Elektromobilität bietet der Massivumformung auch Chancen
Ein anderes Beispiel für neuartige Bauteile sind Kurzschluss-Käfigläufer. Derzeit werden sie durch eine gebaute Ausführung oder durch Aluminiumdruckguss auf das Blechpaket hergestellt – Druckguss mit Kupfer ist nicht wirtschaftlich. Für eine einfachere Montage und Herstellung kann der Käfig in einem neuen Konzept durch Voll-Vorwärts-Fließpressen gefertigt werden. In einem weiteren Konzept wird der Käfig direkt auf die Blechpakete gepresst, was die Formfüllung und damit den Wirkungsgrad erhöht.
Wie sich Leichtbau mit Blech, beispielsweise für die Elektromobilität, in der Praxis realisieren lässt, zeigten Stefan Köhler vom Institut für Produktionstechnik und Umformmaschinen (PTU) Darmstadt und Martin Heckmann von Läpple Automotive in ihrem Vortrag. Die Versteifung durch Rippen oder Stege findet man als Leichtbauprinzip in der Natur, wie Köhler erläutert. „Damit lässt sich ein konventionelles Blech um bis zu dem Faktor 43 versteifen“, sagt der Wissenschaftler. Die Stege werden mittels Laserschweißen aufgebracht, in einem zweiten Schritt wird das Blech umgeformt. Die Versuche am PTU starteten zunächst mit Hochdruck-Blechumformung, mittlerweile arbeiten die Forscher mit starren Werkzeugen. „Die Ausbringung ist höher und es gibt die Möglichkeit zur Stegunterstützung, was die Prozessgrenzen etwas verschiebt“, berichtet Köhler.

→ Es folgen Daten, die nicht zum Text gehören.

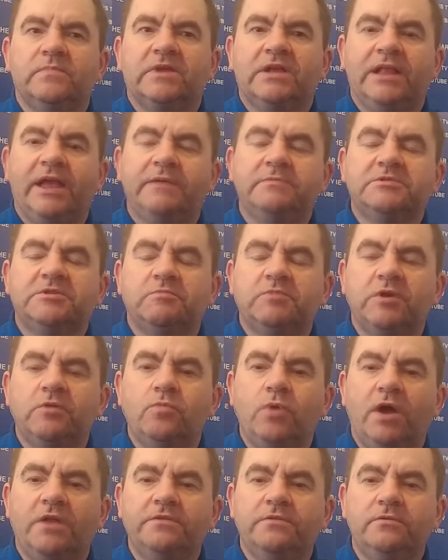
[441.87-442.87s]
claim to be
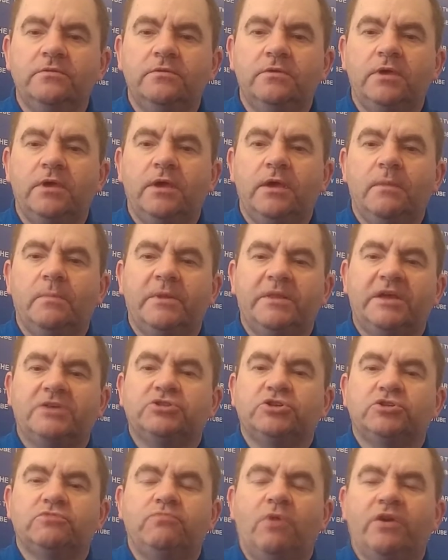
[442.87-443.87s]
one. But that's
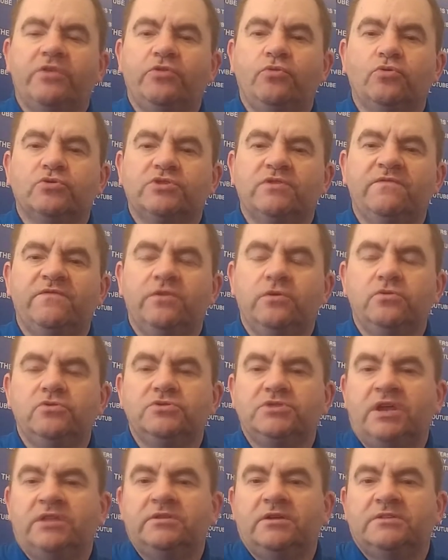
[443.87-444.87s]
just my thoughts and
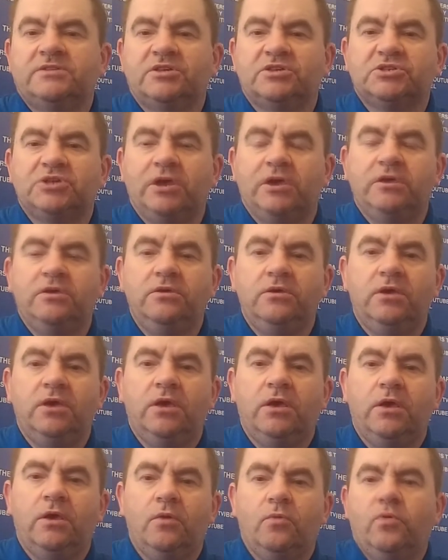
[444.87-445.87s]
views. And as I say,
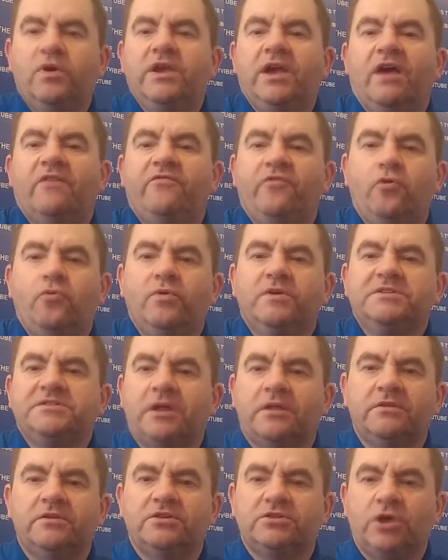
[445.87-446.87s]
we have always
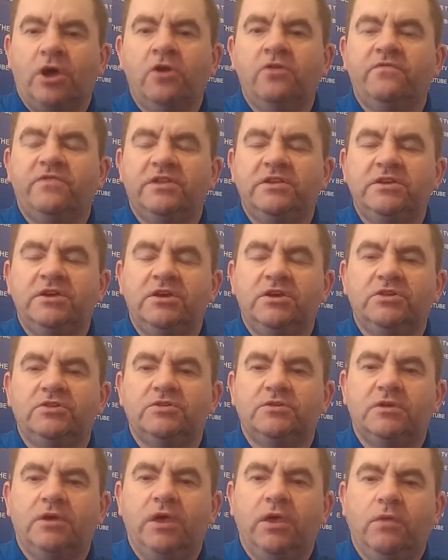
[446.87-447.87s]
done this over the
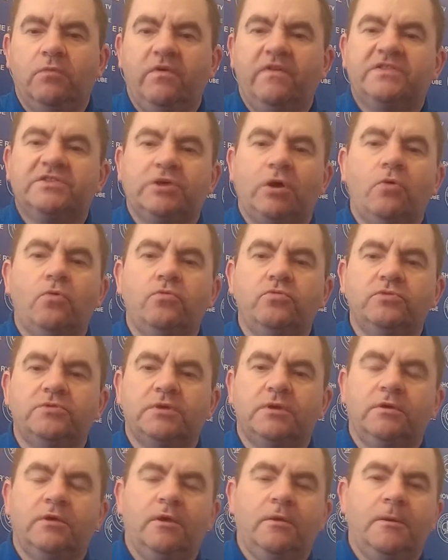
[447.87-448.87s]
years. We sold
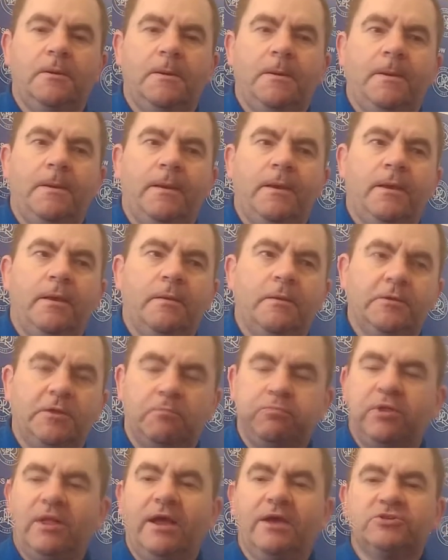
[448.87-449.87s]
the
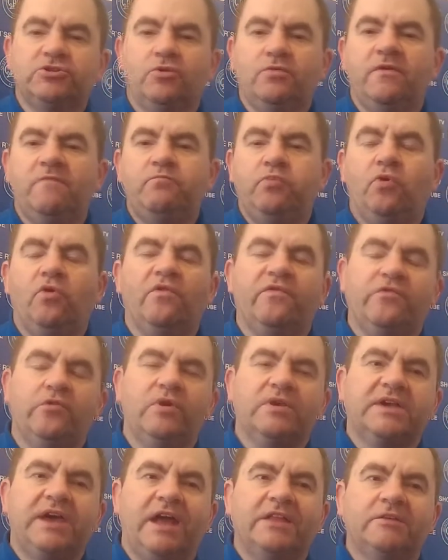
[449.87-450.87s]
players who we bought through
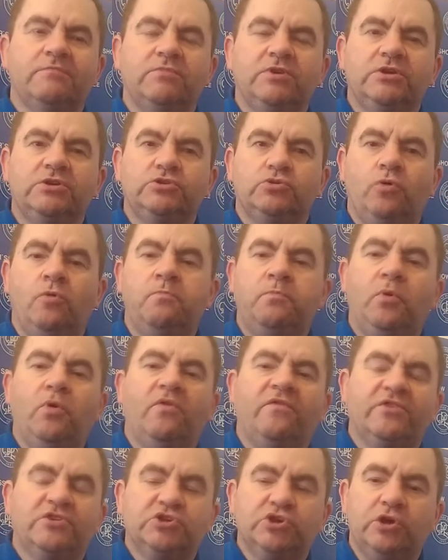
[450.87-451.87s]
academies or
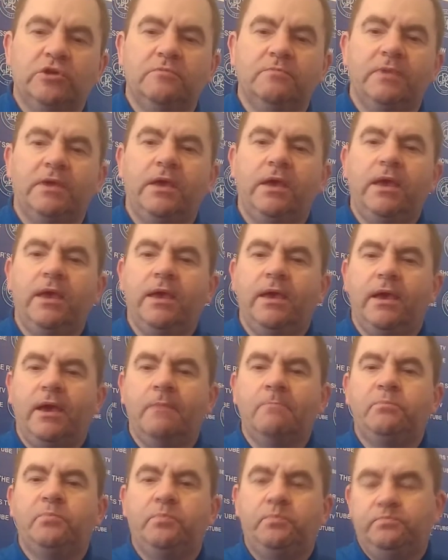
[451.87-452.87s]
bought for cheap
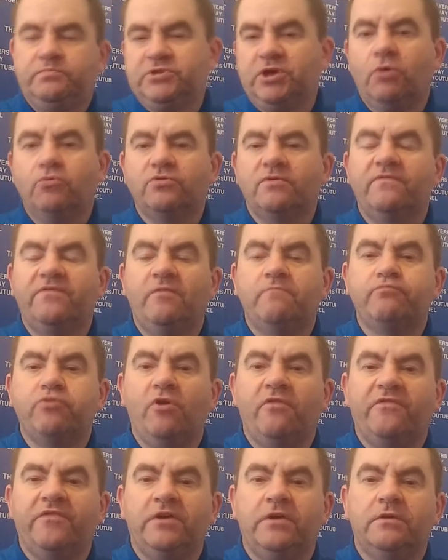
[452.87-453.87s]
and sold them for
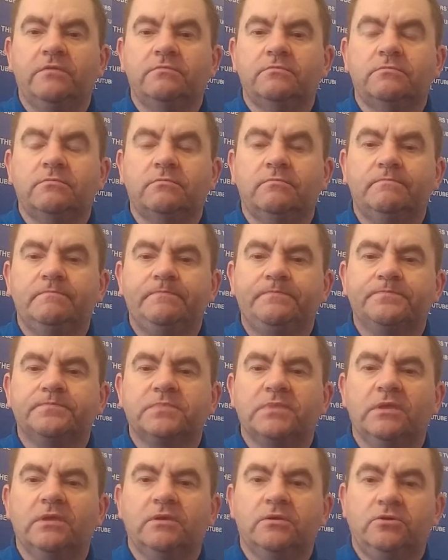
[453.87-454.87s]
profit.
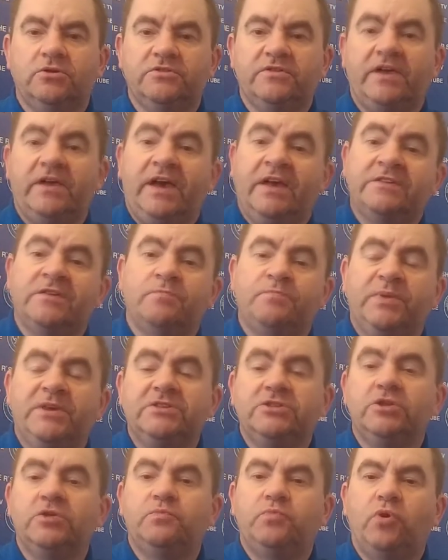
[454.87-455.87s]
Because as a
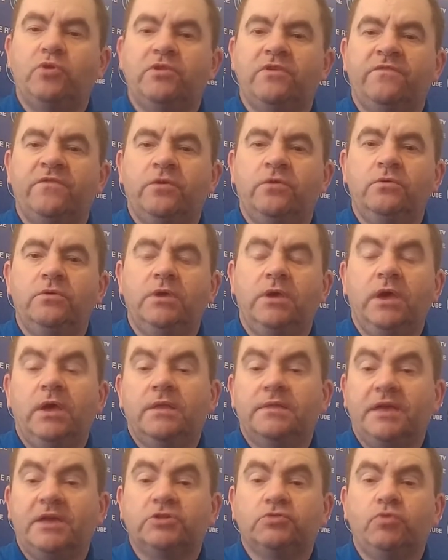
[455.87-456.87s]
business point of view,
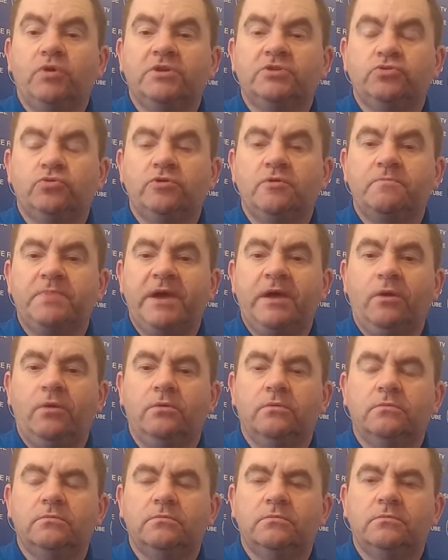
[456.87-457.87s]
that's what it's all about.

In einem Transferprojekt mit Läpple hat er einen ersten Prototypen erstellt; als Bauteil wurde ein Unterfahrschutz ausgewählt – das Strukturbauteil hat keine Sichtfläche, bisher eine hohe Blechdicke und bietet auch mit einer geringen Umformung der Stege eine Möglichkeit zur Versteifung. „Wir haben mit Stegblechen entweder den Versteifungsfaktor verdreifachen können oder mit dünnerem Blech eine Gewichtsersparnis von 20 % erreicht“, bilanziert Köhler.

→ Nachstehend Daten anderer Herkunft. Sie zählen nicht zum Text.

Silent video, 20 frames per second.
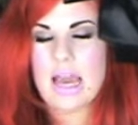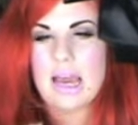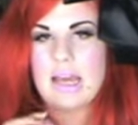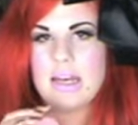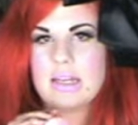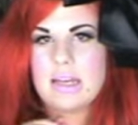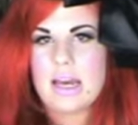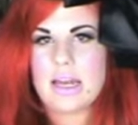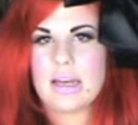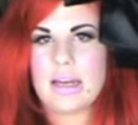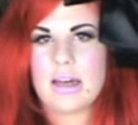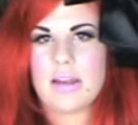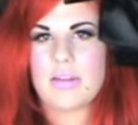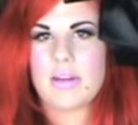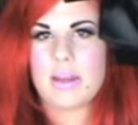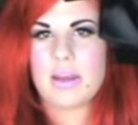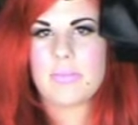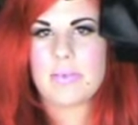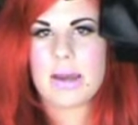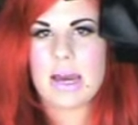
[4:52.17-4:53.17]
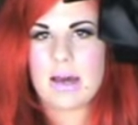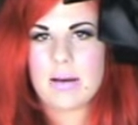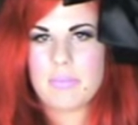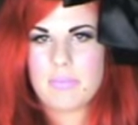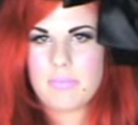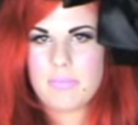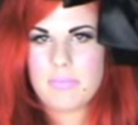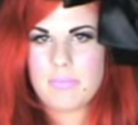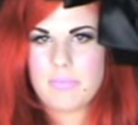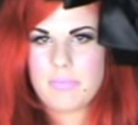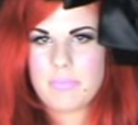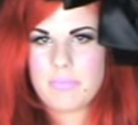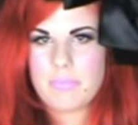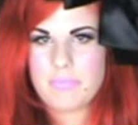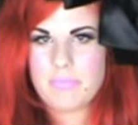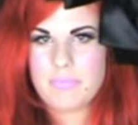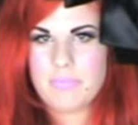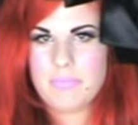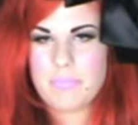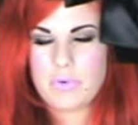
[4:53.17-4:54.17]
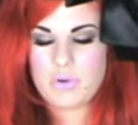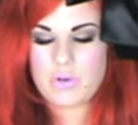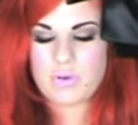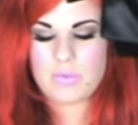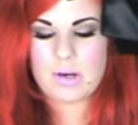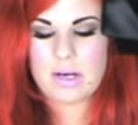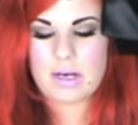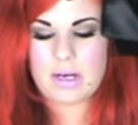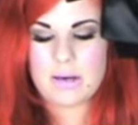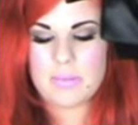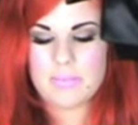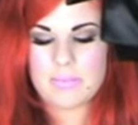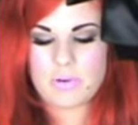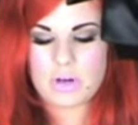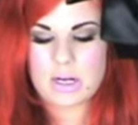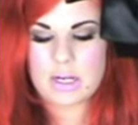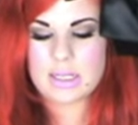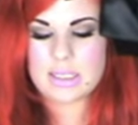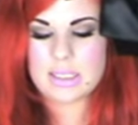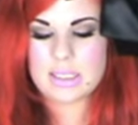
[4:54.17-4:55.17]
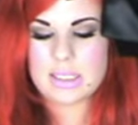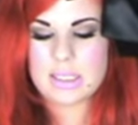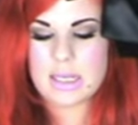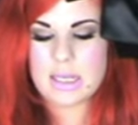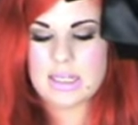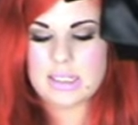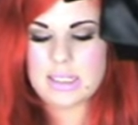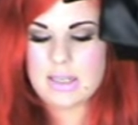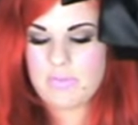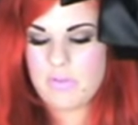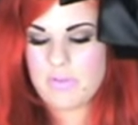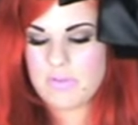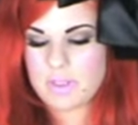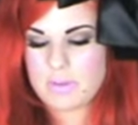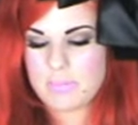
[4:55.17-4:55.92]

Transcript: And another thing about Bourjois products is if you've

„Aus der Versteifung und Verstärkung der Bleche resultiert ein Karosserieleichtbau mit etablierten Werkstoffen zu moderaten Kosten“, ergänzt Heckmann. Betrachtet man die Wirtschaftlichkeit des Prototypen, ergeben sich bei einer Produktion von 5000 Stück pro Jahr geschätzte Leichtbaukosten von 2,28 Euro pro Kilogramm, bei 25.000 Stück pro Jahr sinken sie auf 1,07 Euro pro Kilogramm und bei 120.000 Stück pro Jahr auf 0,66 Euro pro Kilogramm. Damit liegt man stets in dem Rahmen, den die Automobilindustrie als Leichtbaukosten akzeptiert.